Quand tout devient noir et froid : le quotidien des sinistrés
Début janvier. Le jour laisse place à la noirceur dès 17 h. C’est l’obscurité totale. On assiste à une pénurie de chandelles dans les magasins, de même qu’un manque de lampes à l’huile, de piles, de combustible à fondue et de gaz propane. Les gens se ruent pour faire le plein d’essence. On craint une pénurie, car plus aucun convoi n’est capable d’acheminer les livraisons. À certains endroits, on compte deux heures et demie d’attente.
Même si le travail est souvent suspendu, le carburant est essentiel pour faire fonctionner les génératrices, pour aller chercher du bois et pour ceux travaillant à l’extérieur du « triangle noir ». Iberville va même jusqu’à rationner l’essence, pour en fournir en priorité au service de voierie et aux véhicules d’urgence. Certaines personnes vivant en campagne manquent également d’eau, le puits étant hors fonction. On fait venir des génératrices de partout où c’est possible. Ceux qui ne réussissent pas à en obtenir une tentent de se bricoler un chauffage d’appoint. Les procédés ne sont pas toujours sécuritaires, si bien que plusieurs personnes se retrouvent à l’hôpital, incommodées par le monoxyde de carbone. Dès le 13 janvier, on annonce un avertissement de froid intense. Le premier ministre Bouchard demande aux gens de quitter leur domicile : « De grâce, sortez de vos maisons si vous n’avez pas le chauffage adéquat. »
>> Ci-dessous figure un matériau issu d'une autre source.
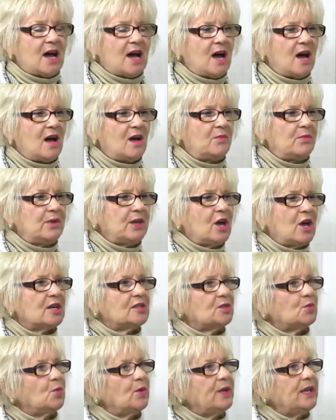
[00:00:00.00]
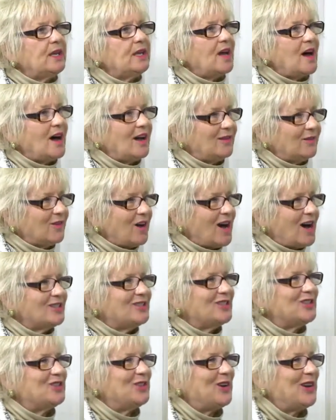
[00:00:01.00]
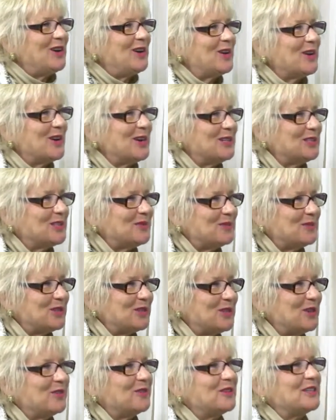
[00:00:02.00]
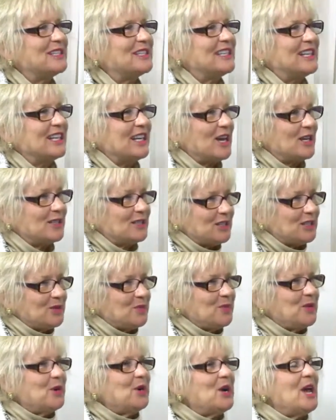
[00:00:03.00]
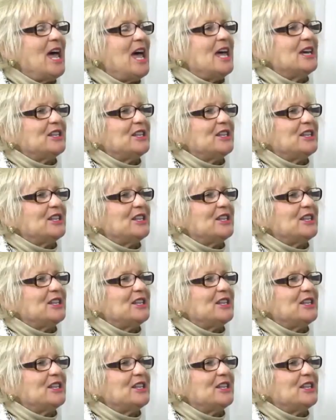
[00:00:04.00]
uh, because we kind of concentrate on customer service and yeah. customer.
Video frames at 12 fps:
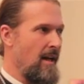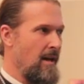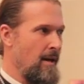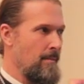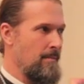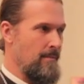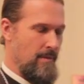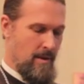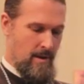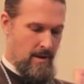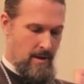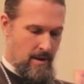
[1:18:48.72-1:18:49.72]

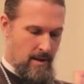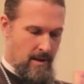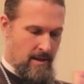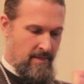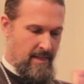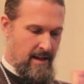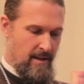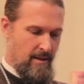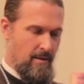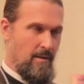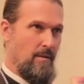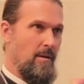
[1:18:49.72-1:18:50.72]
that
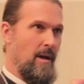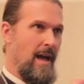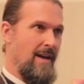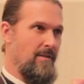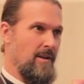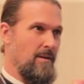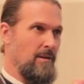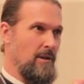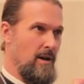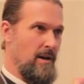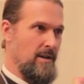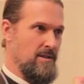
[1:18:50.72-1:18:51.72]
having
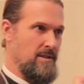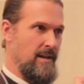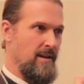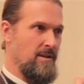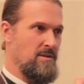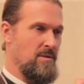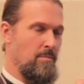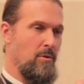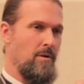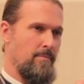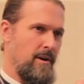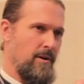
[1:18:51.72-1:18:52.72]
laws that
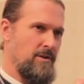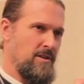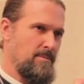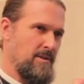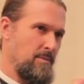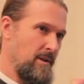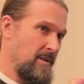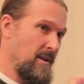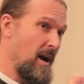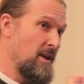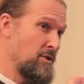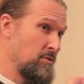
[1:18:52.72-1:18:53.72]
support marriage as between
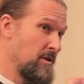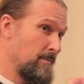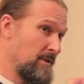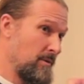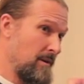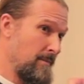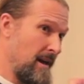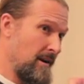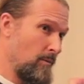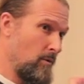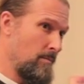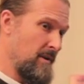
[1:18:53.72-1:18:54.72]
a union between a man
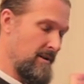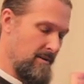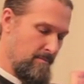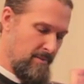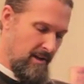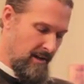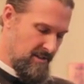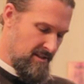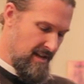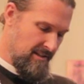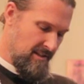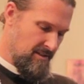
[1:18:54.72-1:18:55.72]
and a woman, because
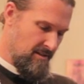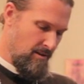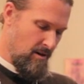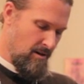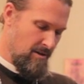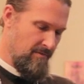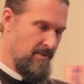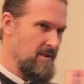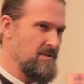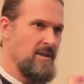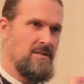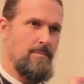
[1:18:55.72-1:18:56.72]
that doesn't argue for
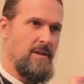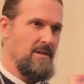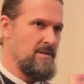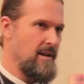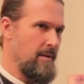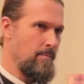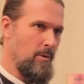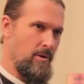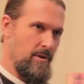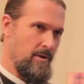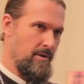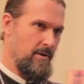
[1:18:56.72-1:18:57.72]
this, doesn't mean it's not
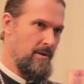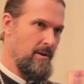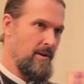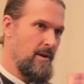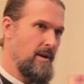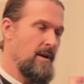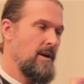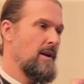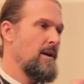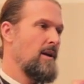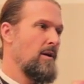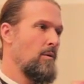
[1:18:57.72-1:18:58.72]
important.
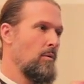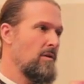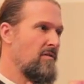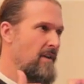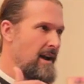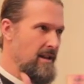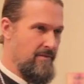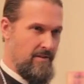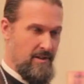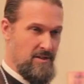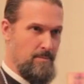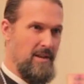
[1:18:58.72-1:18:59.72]
We're fighting for
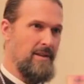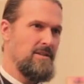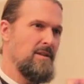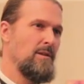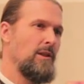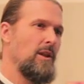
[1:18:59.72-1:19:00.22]
this because the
Le problème majeur rencontré par ceux qui restent à leur domicile est le puisard au sous-sol. Sans électricité, cette pompe ne fonctionne pas et l’eau monte. Certains voisins partagent une génératrice pour vider l’eau quotidiennement. À d’autres endroits, des militaires sont affectés à cette tâche en permanence.
« C’était cet esprit de solidarité où tout le monde était prêt à aider l’autre à côté. « As-tu besoin de quelque chose ? » Autant les gens à côté de chez toi que des gens de l’extérieur étaient prêts à venir t’aider. »
Nicole Mongeon, bénévole dans un centre d’hébergement
La clé est l’approvisionnement en bois pour se chauffer. Souvent, les militaires supervisent la distribution gratuite du bois qui arrive en immense quantité des quatre coins du Québec. On souligne l’aide de l’Abitibi, de la Baie-James, de la Gaspésie et du Saguenay. Cette dernière région rendait la pareille en quelque sorte, après l’aide reçue de la part de la Montérégie lors du déluge de 1996.